### Material for this exercise
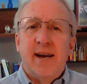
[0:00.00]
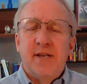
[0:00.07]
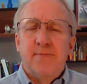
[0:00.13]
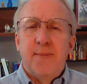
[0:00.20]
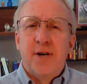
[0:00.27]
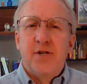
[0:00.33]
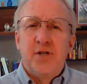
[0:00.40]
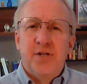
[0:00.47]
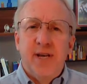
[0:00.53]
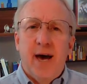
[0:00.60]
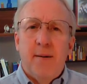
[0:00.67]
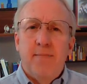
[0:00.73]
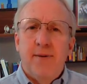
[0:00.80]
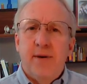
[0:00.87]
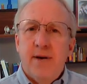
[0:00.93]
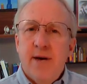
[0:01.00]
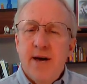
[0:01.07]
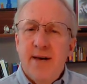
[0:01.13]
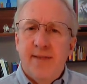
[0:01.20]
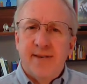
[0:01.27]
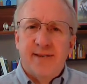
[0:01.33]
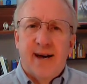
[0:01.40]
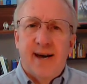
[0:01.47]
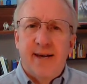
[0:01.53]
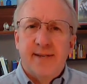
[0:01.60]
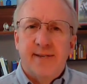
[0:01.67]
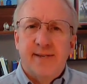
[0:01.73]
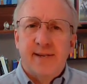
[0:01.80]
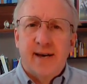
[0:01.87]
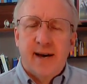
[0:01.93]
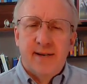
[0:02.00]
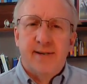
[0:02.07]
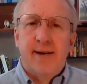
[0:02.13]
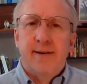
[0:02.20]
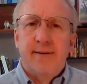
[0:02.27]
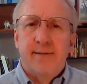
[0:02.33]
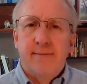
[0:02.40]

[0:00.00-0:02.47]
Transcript: as much depth in the science content.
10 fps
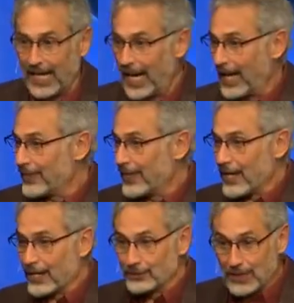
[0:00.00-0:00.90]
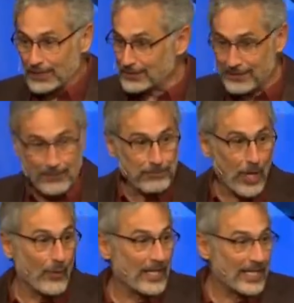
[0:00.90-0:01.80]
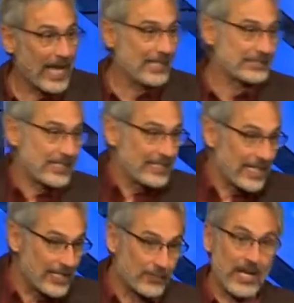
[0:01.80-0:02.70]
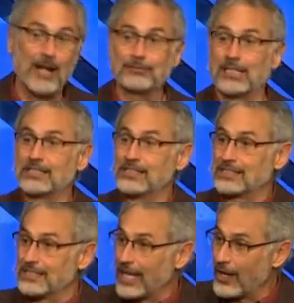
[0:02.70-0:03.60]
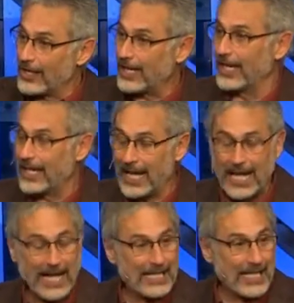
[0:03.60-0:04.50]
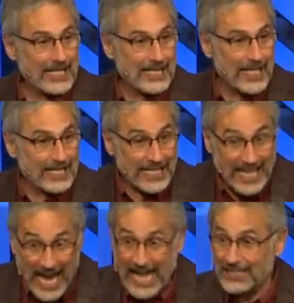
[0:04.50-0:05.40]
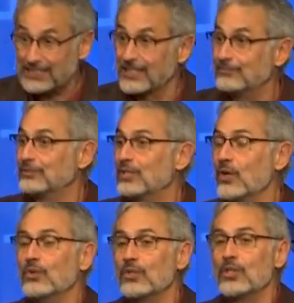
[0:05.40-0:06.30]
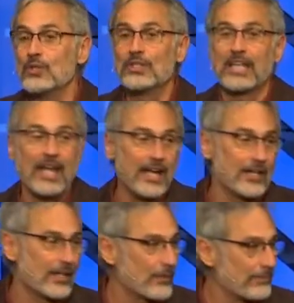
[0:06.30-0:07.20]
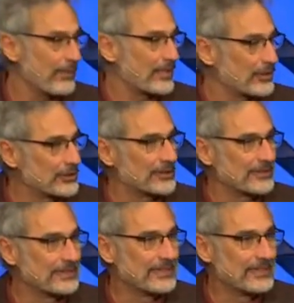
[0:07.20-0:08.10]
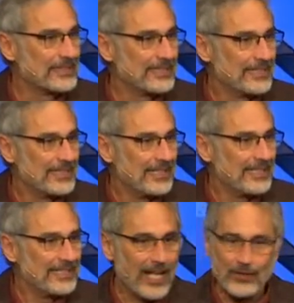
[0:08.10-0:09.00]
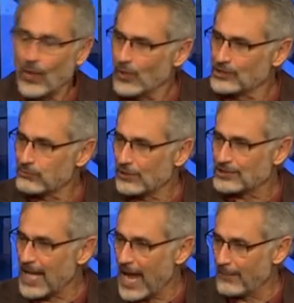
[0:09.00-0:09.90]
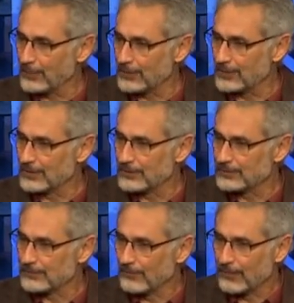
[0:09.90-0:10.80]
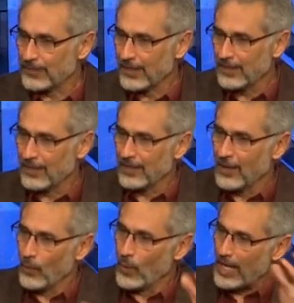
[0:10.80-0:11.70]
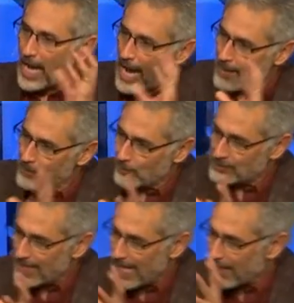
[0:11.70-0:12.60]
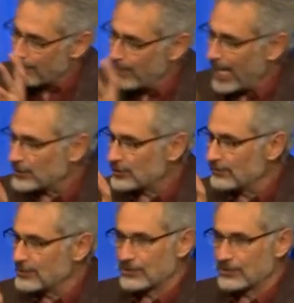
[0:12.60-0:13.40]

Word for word: Uh, they are just, they're blowing a gasket and they grab Jesus and they, they, they, they, they ask him, Don't you care that we're perishing? Now, notice what's happened. What happened was they had a batch of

### Description of the task
In your answer, print the entries above exactly, with the pictures left out.

### Answer for this exercise
[0:00.00]
[0:00.07]
[0:00.13]
[0:00.20]
[0:00.27]
[0:00.33]
[0:00.40]
[0:00.47]
[0:00.53]
[0:00.60]
[0:00.67]
[0:00.73]
[0:00.80]
[0:00.87]
[0:00.93]
[0:01.00]
[0:01.07]
[0:01.13]
[0:01.20]
[0:01.27]
[0:01.33]
[0:01.40]
[0:01.47]
[0:01.53]
[0:01.60]
[0:01.67]
[0:01.73]
[0:01.80]
[0:01.87]
[0:01.93]
[0:02.00]
[0:02.07]
[0:02.13]
[0:02.20]
[0:02.27]
[0:02.33]
[0:02.40]

[0:00.00-0:02.47]
Transcript: as much depth in the science content.
10 fps
[0:00.00-0:00.90]
[0:00.90-0:01.80]
[0:01.80-0:02.70]
[0:02.70-0:03.60]
[0:03.60-0:04.50]
[0:04.50-0:05.40]
[0:05.40-0:06.30]
[0:06.30-0:07.20]
[0:07.20-0:08.10]
[0:08.10-0:09.00]
[0:09.00-0:09.90]
[0:09.90-0:10.80]
[0:10.80-0:11.70]
[0:11.70-0:12.60]
[0:12.60-0:13.40]

Word for word: Uh, they are just, they're blowing a gasket and they grab Jesus and they, they, they, they, they ask him, Don't you care that we're perishing? Now, notice what's happened. What happened was they had a batch of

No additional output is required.